El centro ha incorporado las obras de la Colección Delgado y otras piezas de artes suntuarias

De esta forma, la primera planta del Bellas Artes ha quedado dividida en tres espacios. El primero se dedica a la pintura barroca, tanto valenciana como española. Se trata de un conjunto de salas que presentan las creaciones de Murillo, Miguel March, Vicente Giner y Vicente Vitoria. Por su parte, el único autorretrato de Velázquez del que se tiene constancia mantiene su propia pared en este apartado, donde convive con obras de José de Ribera, Antonio de Pereda, Juan de Pareja o Juan Van der Hamen y León.

En la segunda sala, el museo centra el foco en la pintura italiana y en la flamenca del siglo XVII. Allí han recalado las obras de Valerio Castello, Rutilio Manetti, Paolo de Matteis, Francesco de Mura o Luca Giordano. No obstante, y dentro de esa «transversalidad» de las pinturas que no obedecen sólo a criterios cronológicos, en este espacio también se pueden observar algunas obras de José de Ribera o Esteve March, entre otros. «Hemos apostado por la contextualización de los autores con el momento histórico», aseguró el director.
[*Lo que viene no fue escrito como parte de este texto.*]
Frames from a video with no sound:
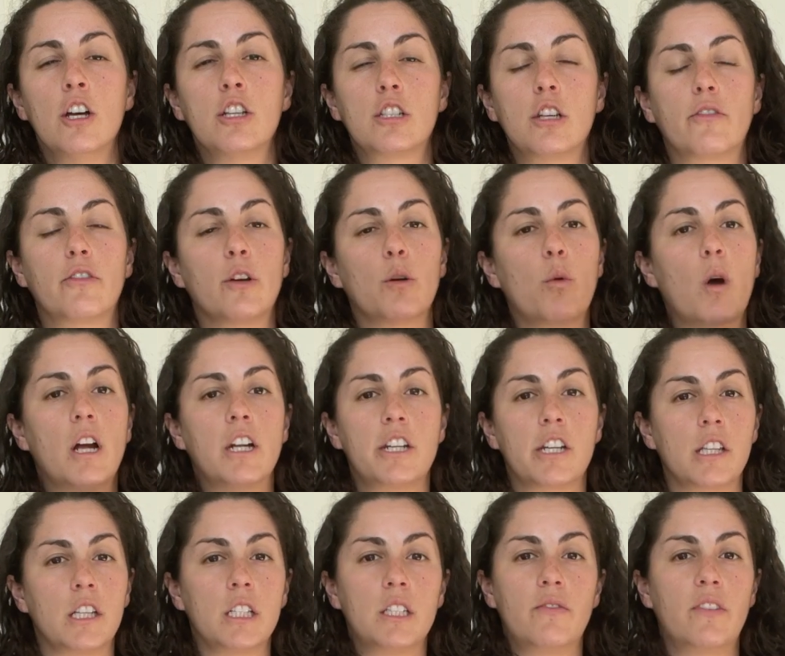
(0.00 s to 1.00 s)
So if you're
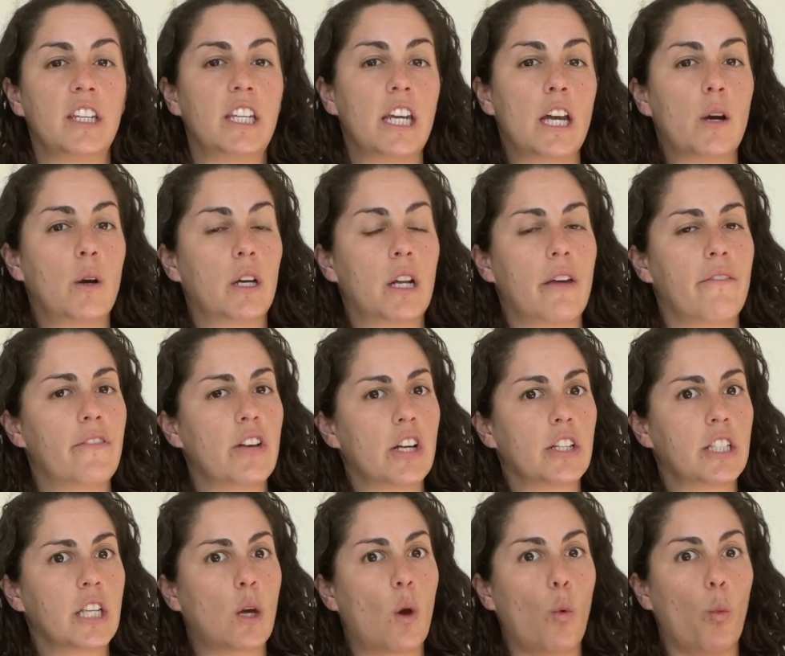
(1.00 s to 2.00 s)
watching this video and it
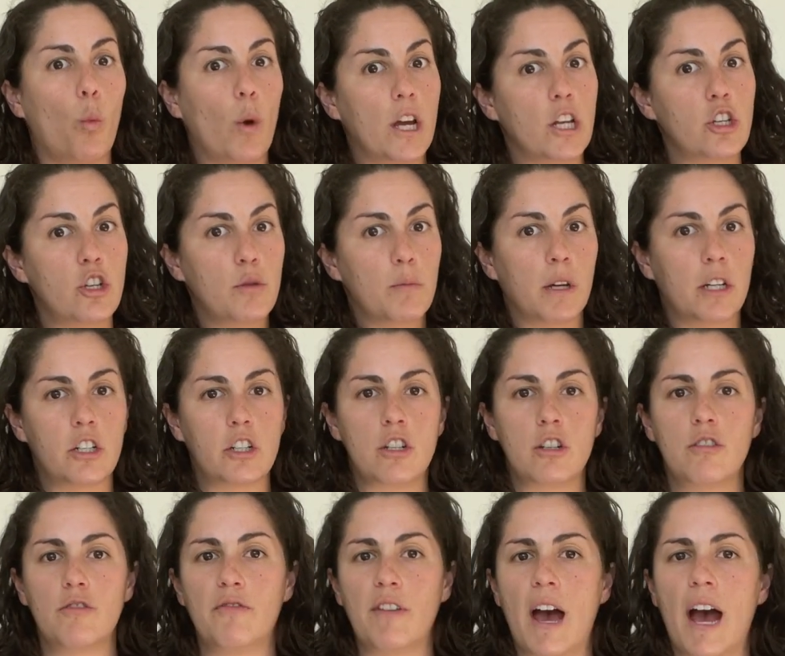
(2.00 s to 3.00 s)
feels like way too much
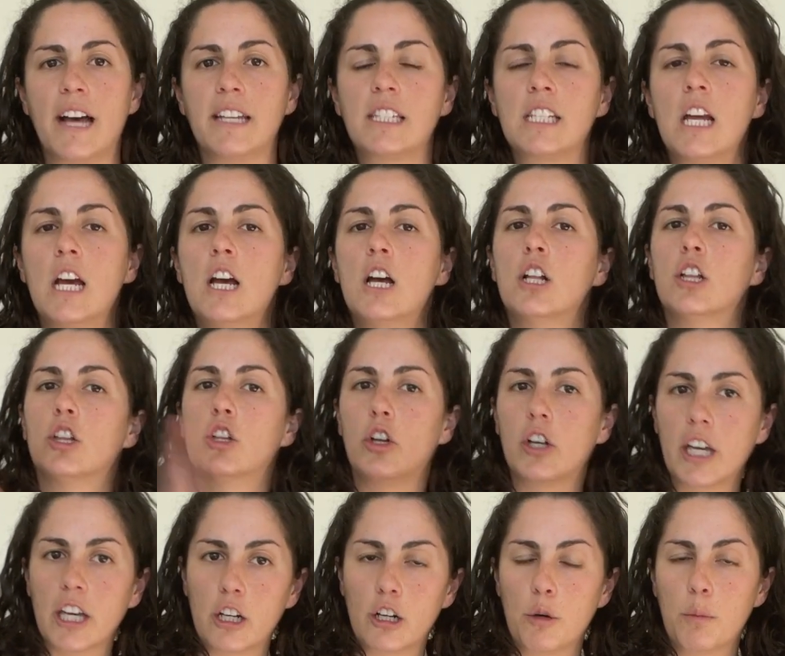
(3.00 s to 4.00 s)
too fast,
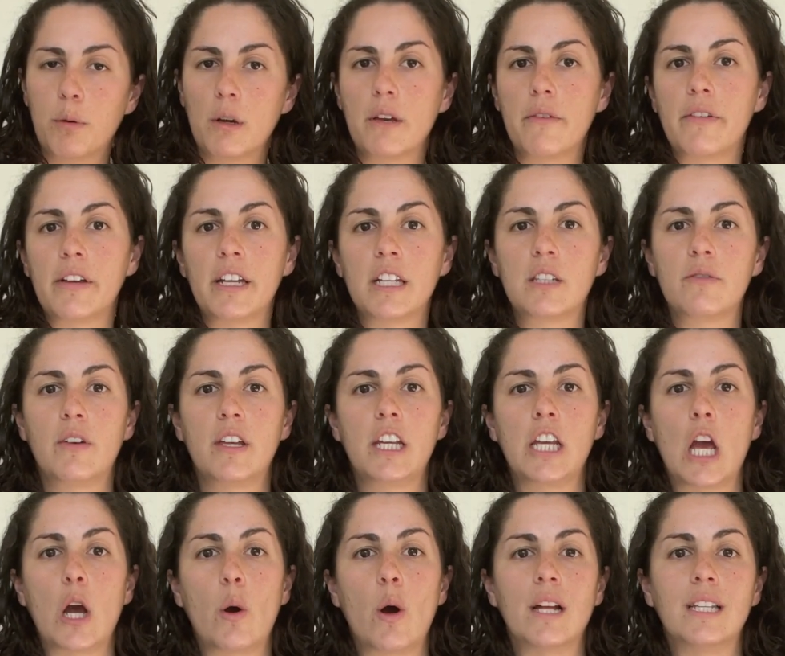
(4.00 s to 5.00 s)
look at our previous
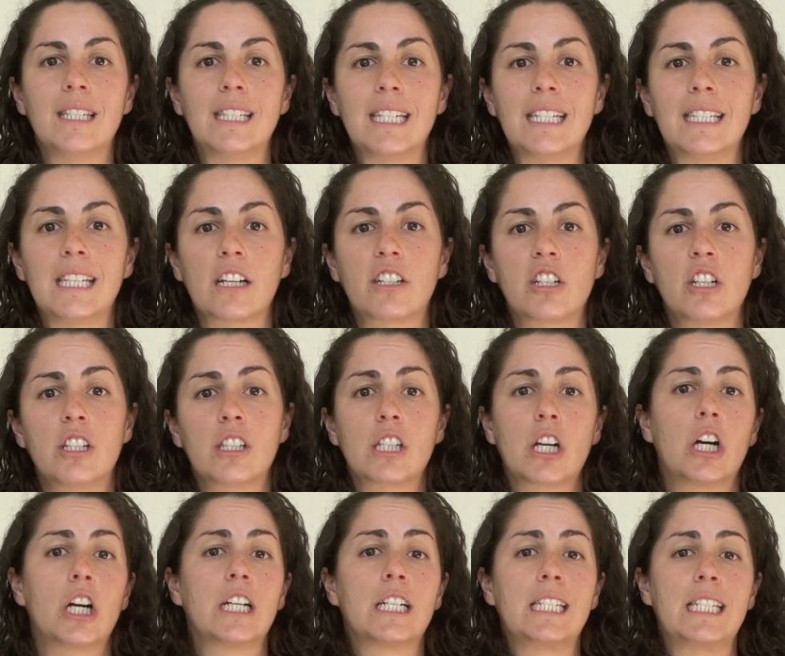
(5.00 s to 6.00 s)
video on C-section
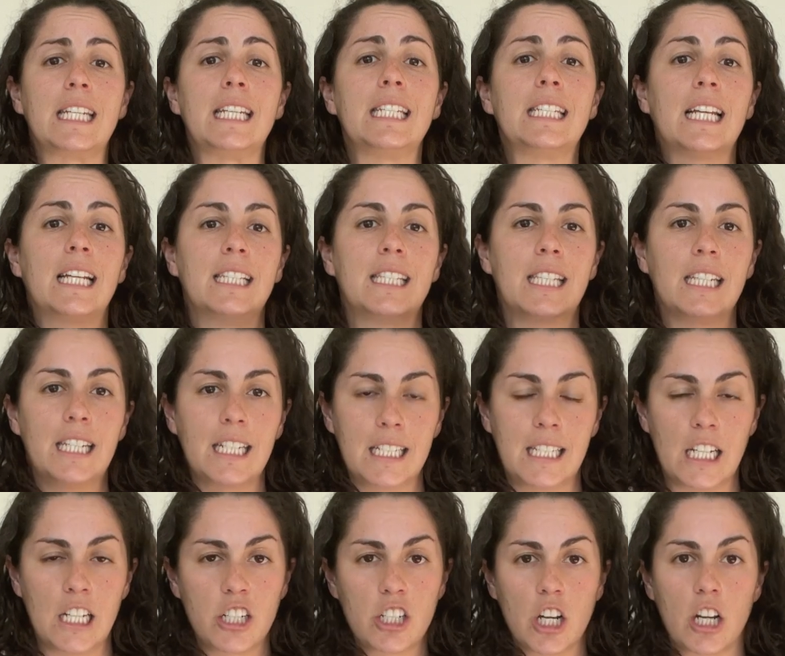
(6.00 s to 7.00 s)
scar
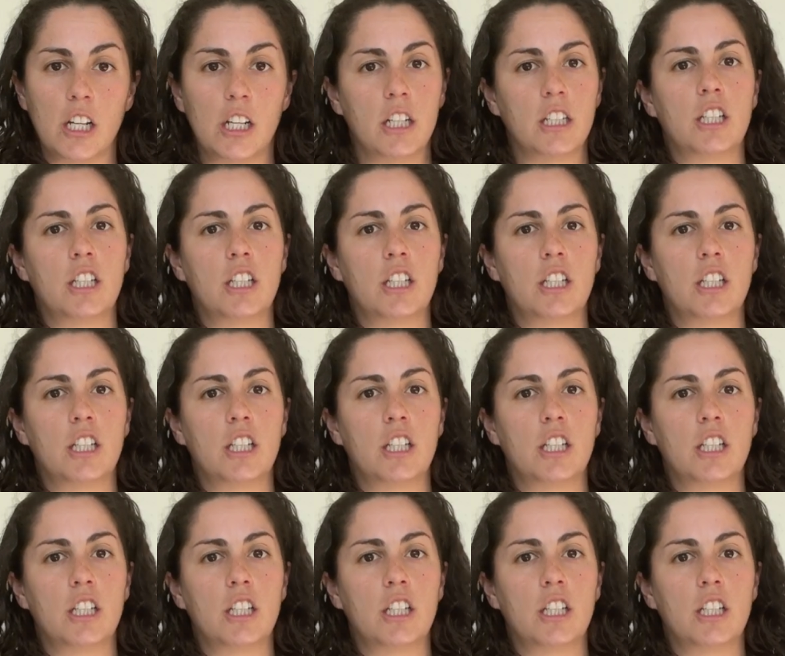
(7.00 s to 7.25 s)
desensitization.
Finalmente, el último enclave de la primera planta se ha reservado para el siglo XVIII y mediados del XIX. Del academicismo al romanticismo, las obras de Goya de la exposición permanente mantienen su importancia aunque comparten pared con otras de Agustín Esteve, Vicente López, Asensio Juliá, Raimundo de Madrazo o José Felipe Parra, entre otros.

Aún quedan por instalar unos paneles explicativos que hagan más divulgativa la visita. No obstante, el Museo de Bellas Artes, con esta nueva actuación, mira al futuro. Durante los pasados meses, según Casar Pinazo, se ha colaborado con una comisión del Ministerio de Cultura para confeccionar las bases del futuro plan museológico del centro, que deberá salir a concurso público próximamente. En un primer momento, la intención del director era de dotar de mayor presencia al arte valenciano, sin embargo, al departamento que tutela Íñigo Méndez de Vigo no le pareció tan buena idea, por lo que pidió integrarlo junto al arte español y el europeo. De esta forma, este nuevo discurso obedece al consenso y va a marcar las pautas del futuro plan para la pinacoteca.

A lo largo de estos seis meses no sólo se ha adecuado el espacio, sino que se han restaurado obras de arte, se han cambiado los marcos de algunos de los cuadros y se está a la espera de unos carteles -llegarán previsiblemente en abril- para que el visitante pueda descubrir a una Bellas Artes que, a falta de ocupar la parte resultante de la última fase de ampliación inaugurada hace un par de años, intenta ofrecer una experiencia renovada al visitante.